And then how exactly do we turn small memcpys into "regular"
loads/stores?

Thanks again,
Hal
> 3. For char ptrs, not sure that's needed. You would be loading an i8,
> which
> is the type you are asking for, so it doesn't seem necessary.
> 4. I'm not a clang expert by any means, but I briefly spoke with
> Richard
> Smith during the dev meeting and he told me that there are some cases
> involving initialization of unions in C++ that may also need this
> freezing
> load. I don't know the exact details.
> 
> 
> >> On the negative side is that the freezing load is harder to move
> >> around and
> >
> > Why exactly are these harder to move around?
> 
> Because they have an implicit freeze, which is also non-trivial to
> move.
> For example, these freezing loads cannot easily be sank into loops,
> like:
> %v = load %p
> while (...) { use(%v) }
>   =>
> while (...) { %v = load %p; use(%v) }
> 
> The load inside the loop may return a different value for each
> uninitialized/poison bit in each loop iteration, while in the
> original code
> all iterations would see the same value for %v.
> 
> So this load should be reserved for the cases when it's actually
> needed
> only.  For example, in clang, all loads from the program itself
> should use
> the value-wise-poison-load, not this one.
> This load is similar as if we were to make undef yield the same value
> for
> all uses.
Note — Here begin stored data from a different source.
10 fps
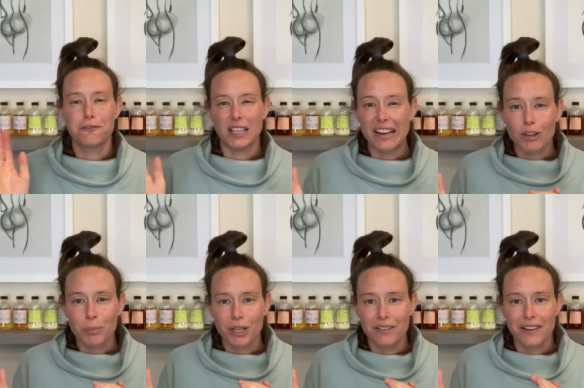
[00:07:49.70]
flavor
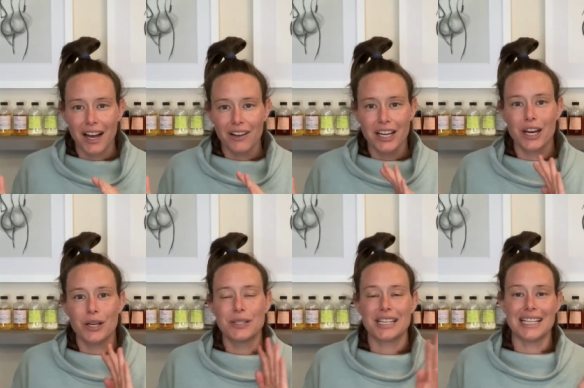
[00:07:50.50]
profile
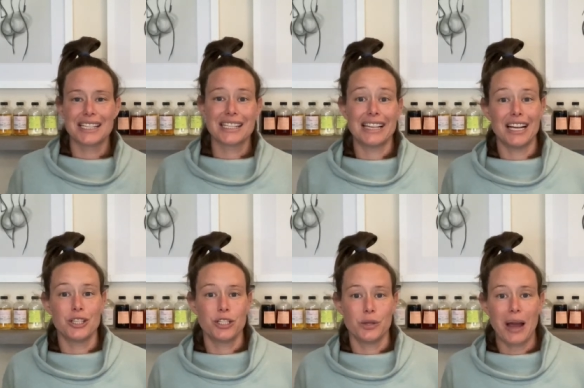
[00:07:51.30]
goes, it's
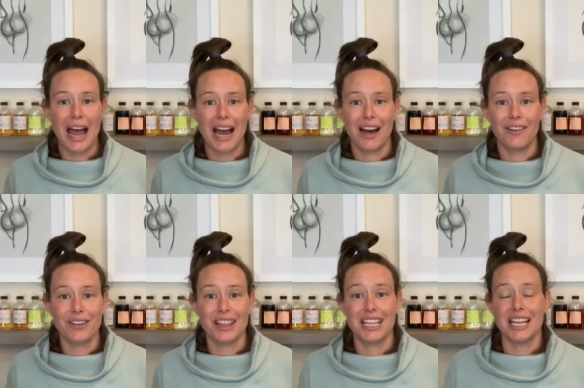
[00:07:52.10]
said to
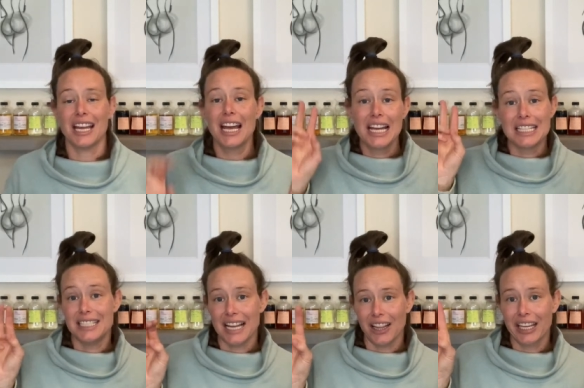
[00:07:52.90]
have the
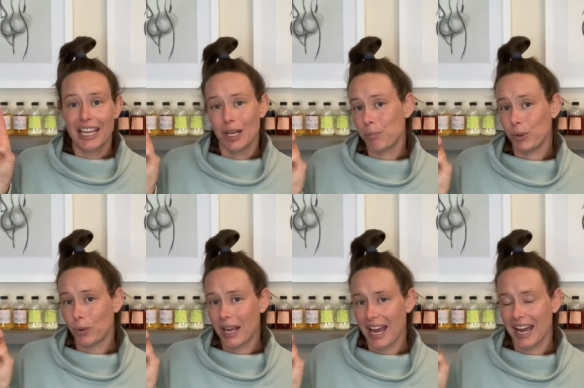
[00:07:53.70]
delicate
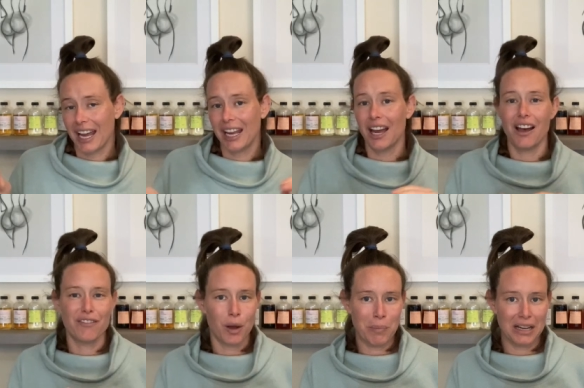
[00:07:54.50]
bouquet of
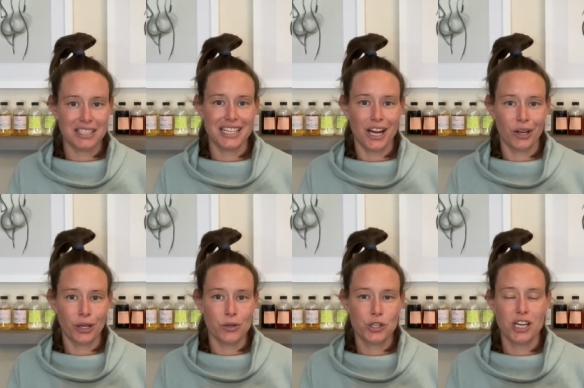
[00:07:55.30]

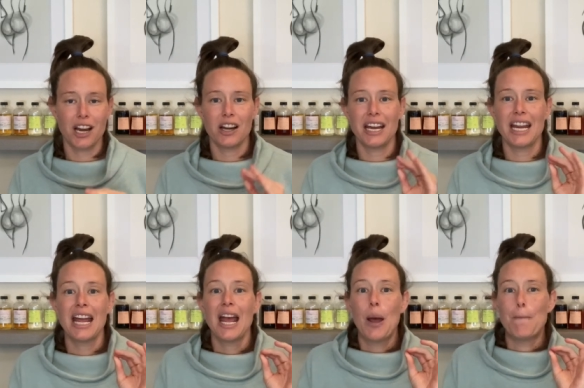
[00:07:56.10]
Amontillado sherry,
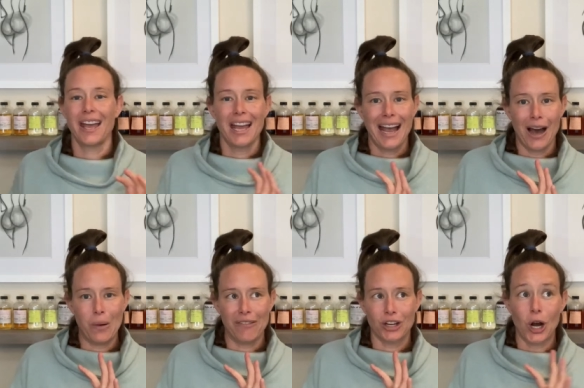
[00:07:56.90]

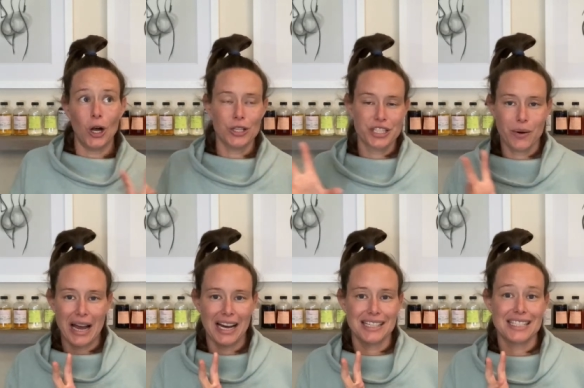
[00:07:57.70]
however, also
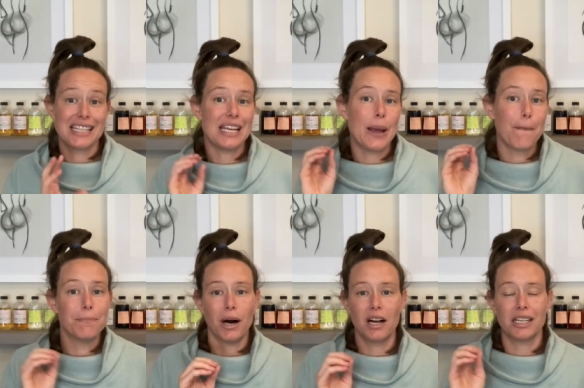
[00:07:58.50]
has the
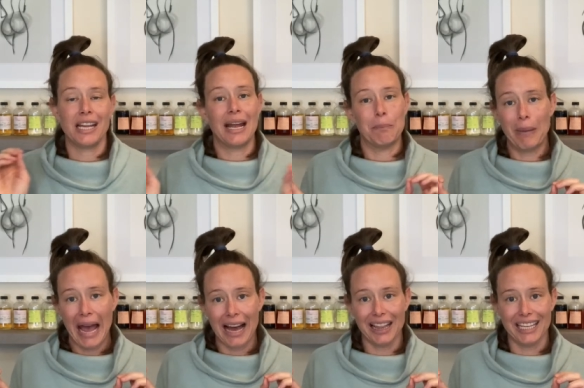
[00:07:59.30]
body and
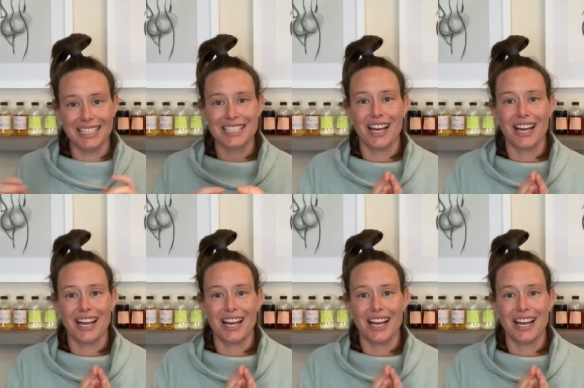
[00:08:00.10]
palate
Since our load today returns undef for uninitialized
> memory, the
> current load would become pretty much equivalent to the load we are
> proposing.
> (we already established that having undef is not a good idea; this is
> just
> an analogy that will hopefully give some intuition and help
> understanding
> the concept of this new load)
> 
> Nuno
> 
> 
-- 
Hal Finkel
Lead, Compiler Technology and Programming Languages
Leadership Computing Facility
Argonne National Laboratory

Nuno Lopes via llvm-dev

2016-Dec-08 22:16 UTC

head link

[llvm-dev] Killing undef and spreading poison

>> >> I've implemented both semantics in Alive (branches:
newsema2 and
>> >> bitwise-poison2, respectively) and then we run Alive over a
large
>> >> set
>> >> of
>> >> optimizations to see which were ok and which became wrong.
>> >>
>> >> Many optimizations became wrong with either of the bitwise
>> >> semantics.
>> >
>> > To be clear, "wrong" here means that the value resulting
from the
>> > transformation might have more poison bits for some inputs than
the
>> > original value, correct?
>>
>> The vast majority of the examples were of that case, yes.  But we
>> also have
>> a few cases where the transformed expression computes a different
>> value (I
>> don't have a record of these handy, sorry).
>
> Those are just bugs, right?
Well, increasing the number of poison bits would also be considered a bug.
I guess the main issue is that some InstCombine transformations that we 
consider correct today are not under the bitwise poison semantics.  Some of 
these transformations start producing wrong values because poison is not 
propagating enough for us to be able to discard the inputs that trigger 
different output values as "uninteresting".  Bitwise poison semantics
has
too many opportunities to lose poison (e.g., shifting out poison bits, no 
carry in arithmetic instructions, and/or with zero/one bits, etc).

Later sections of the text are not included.